(Saved data entries)
↓↓↓

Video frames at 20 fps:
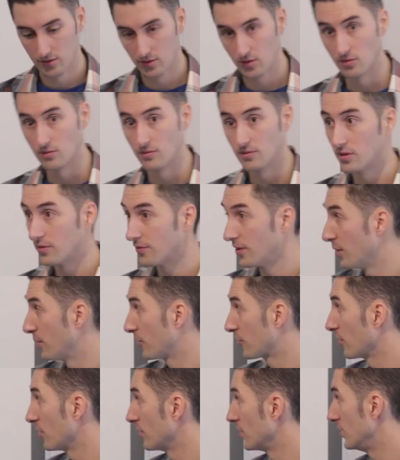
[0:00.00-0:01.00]
Cool. If
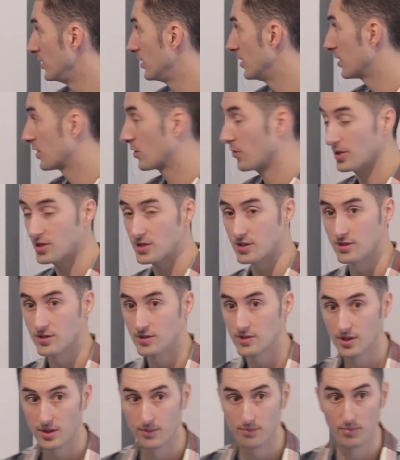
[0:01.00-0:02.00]
anyone's got any
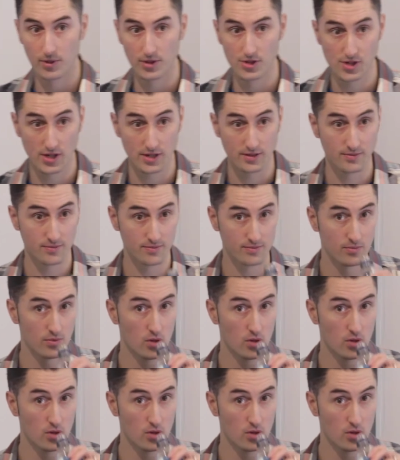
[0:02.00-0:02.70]
questions, please shout.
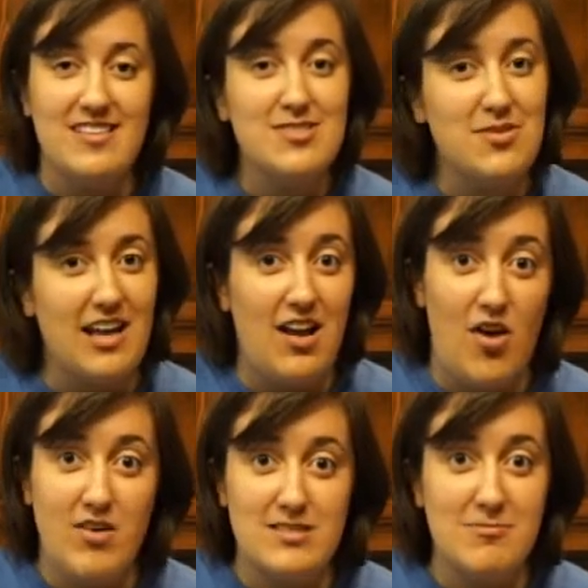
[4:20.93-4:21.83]
So again,
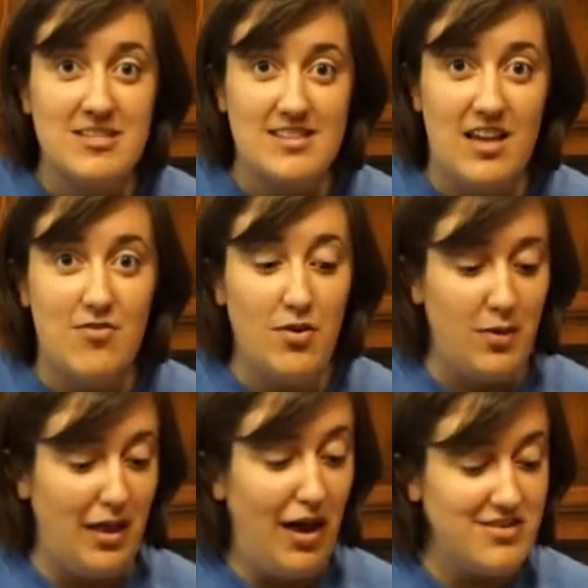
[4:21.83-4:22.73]
always be safe
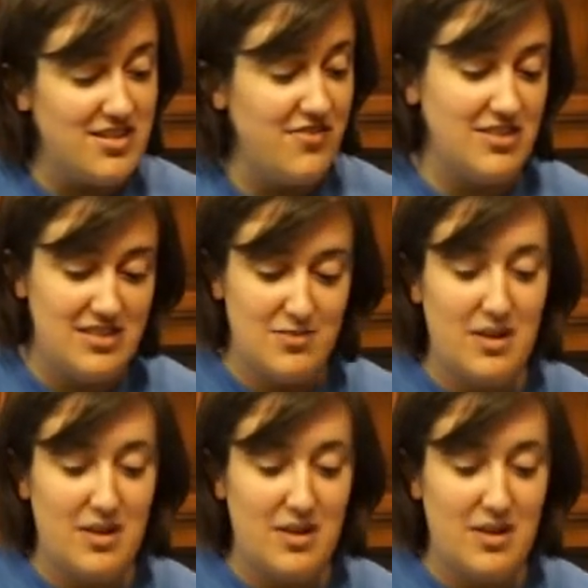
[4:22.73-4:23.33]
with hot surfaces.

↑↑↑

### YOUR GOAL
Could you write out the records again exactly, omitting each image?

### RESPONSE FOR THIS EXERCISE
Video frames at 20 fps:
[0:00.00-0:01.00]
Cool. If
[0:01.00-0:02.00]
anyone's got any
[0:02.00-0:02.70]
questions, please shout.
[4:20.93-4:21.83]
So again,
[4:21.83-4:22.73]
always be safe
[4:22.73-4:23.33]
with hot surfaces.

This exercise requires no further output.